Senior diplomats from five major powers met Iranian counterparts in Vienna on Friday in an attempt to stop Tehran from abandoning their joint nuclear deal.
The meeting was also held to de-escalate tensions between Iran and the United States.
The United States walked away from the 2015 pact last year and revived sanctions that target the Islamic Republic’s oil exports.
Iran said in May that it would gradually exit the 2015 deal, by breaking certain limits on uranium enrichment this week and in early July that were designed to prevent the development of a nuclear warhead.
However, an Iranian official said hours before the Vienna meeting that the first of the two limits, which regulates how much uranium can be stocked, has not yet been surpassed.
Speaking on condition of anonymity, the official said that ‘there is always a last minute chance’ for diplomacy.

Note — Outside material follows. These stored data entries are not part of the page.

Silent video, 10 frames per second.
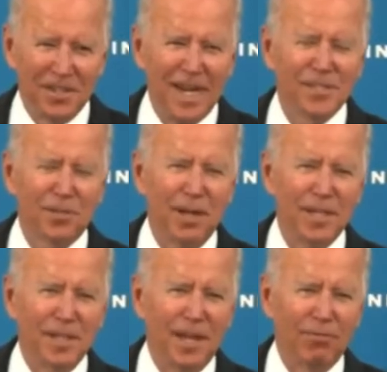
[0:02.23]
Today's a
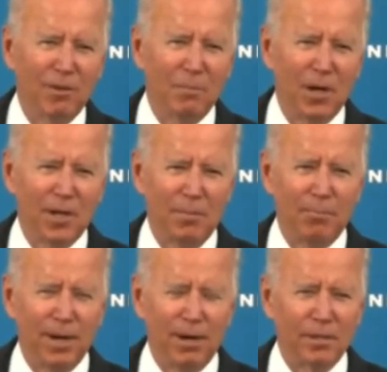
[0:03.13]
great day for American
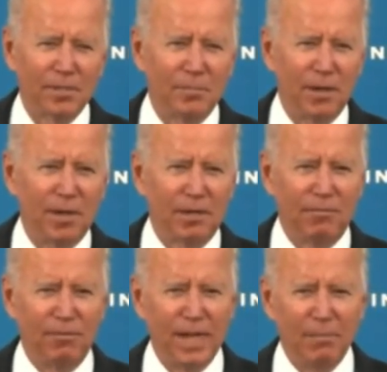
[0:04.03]
parents and American
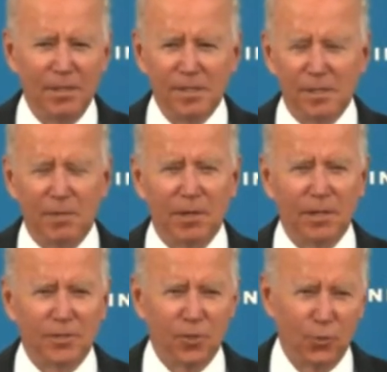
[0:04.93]
families and
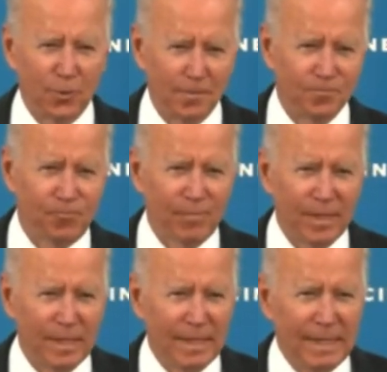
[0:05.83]
American children.
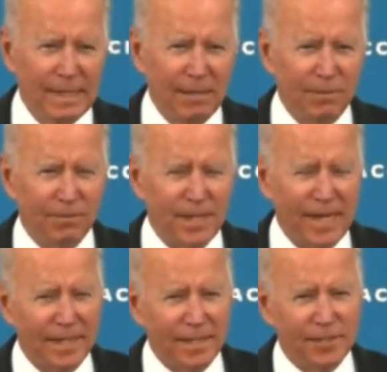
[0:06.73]
We've
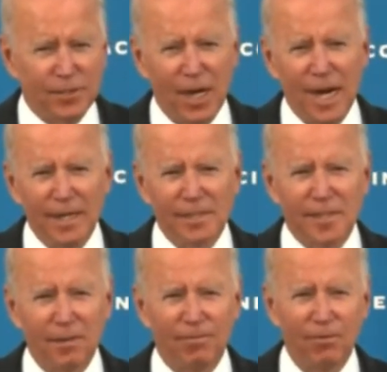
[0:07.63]
taken a giant
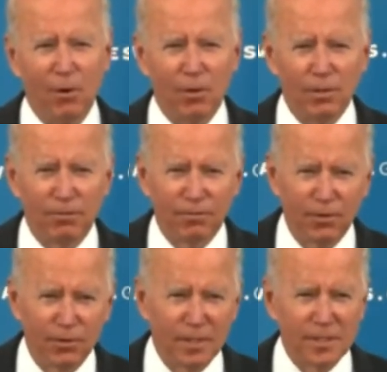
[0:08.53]
step forward to
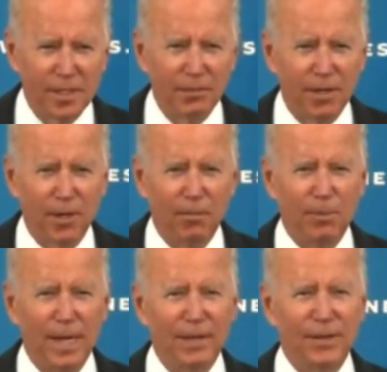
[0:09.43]
further accelerate our
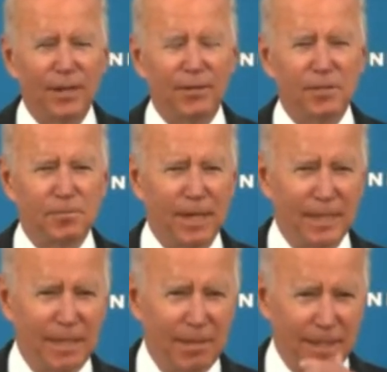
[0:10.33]
path out of this
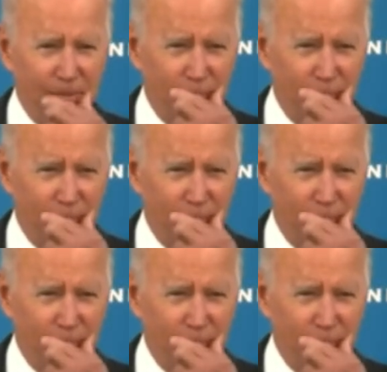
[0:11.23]
pandemic.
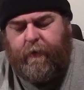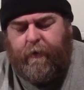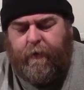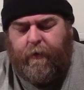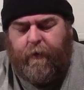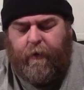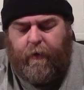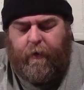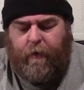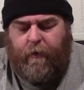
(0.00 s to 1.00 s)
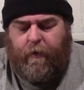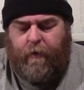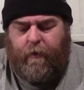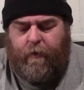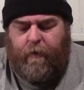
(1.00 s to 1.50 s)

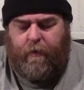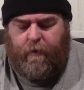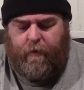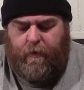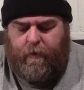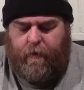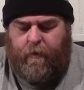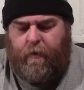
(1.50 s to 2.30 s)
(silence)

However, the official also warned that Iran would reconsider its currently peaceful nuclear policy.
Iran would also take steps to leave the global Nuclear Non-Proliferation Treaty in case the UN Security Council punishes Iran for exiting the 2015 pact.

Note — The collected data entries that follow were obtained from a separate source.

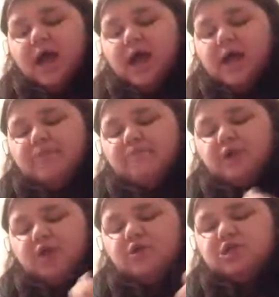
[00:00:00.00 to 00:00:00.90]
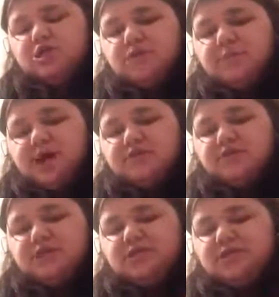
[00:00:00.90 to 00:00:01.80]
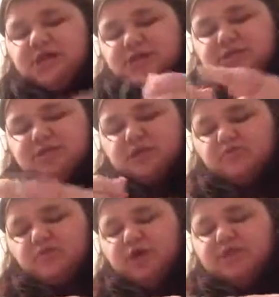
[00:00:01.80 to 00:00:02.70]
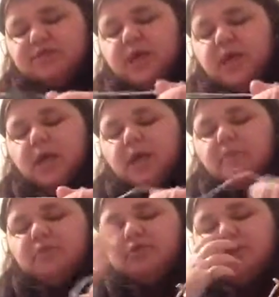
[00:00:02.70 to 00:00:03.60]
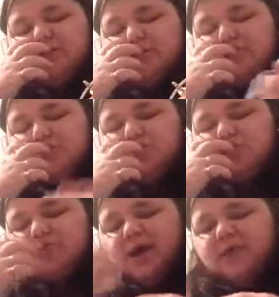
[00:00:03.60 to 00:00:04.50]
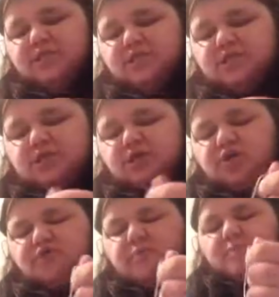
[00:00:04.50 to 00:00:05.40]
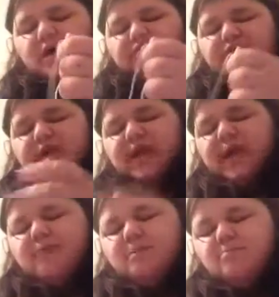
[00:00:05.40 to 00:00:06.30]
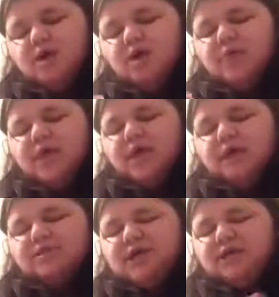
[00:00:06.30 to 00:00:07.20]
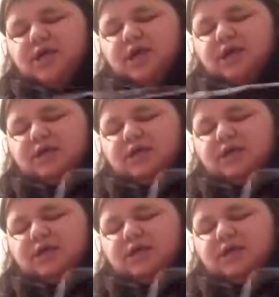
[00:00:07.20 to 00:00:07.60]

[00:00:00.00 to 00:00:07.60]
um, I got two pairs of these exactly the same ones, but the reason I got two pairs is because I got them for my birthday, and my mum said that I,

Iranian Deputy Foreign Minister Abbas Araqhchi told Iranian reporters that Britain, Germany and France should present concrete plans to mitigate US sanctions on Friday.
‘Otherwise, we will definitely reduce our commitments under the nuclear deal,’ he said in Vienna.
European powers are expected to promote their so-called Instex scheme, a planned barter system for European-Iranian trade that is meant to avoid US sanctions.
However, Instex is not yet operational, and it is unlikely to revive Iran’s oil exports. Companies with business in the US fear that any contracts with Iran would make them a target of Washington’s punitive measures.
Tensions between Washington and Tehran came to a head in recent days, when President Donald Trump came close to ordering an airstrike in retaliation against Iran’s downing of a US drone.
However, Trump has been sending mixed messages, indicating he is also willing to hold talks with Tehran.
Trump said in Japan on Friday that he was under no time pressure or rush to deal with Iran, while expressing hope for a positive outcome, following an intense escalation in tensions between the two countries.
‘There is absolutely no time pressure. I think that in the end hopefully it’s going to work out,’ Trump said on the sidelines of the G20 summit of major economies in Osaka.
“If it does, great, if it doesn’t, you’ll be hearing about it,” he added.
The Iranian official said that Washington should enter into a ‘ceasefire’ in its economic war against Tehran if it wanted to enter into diplomatic talks.
“If you are under bombardment, you don’t go for negotiations. Because if you go, it’s not a negotiation, its surrender,” the official said.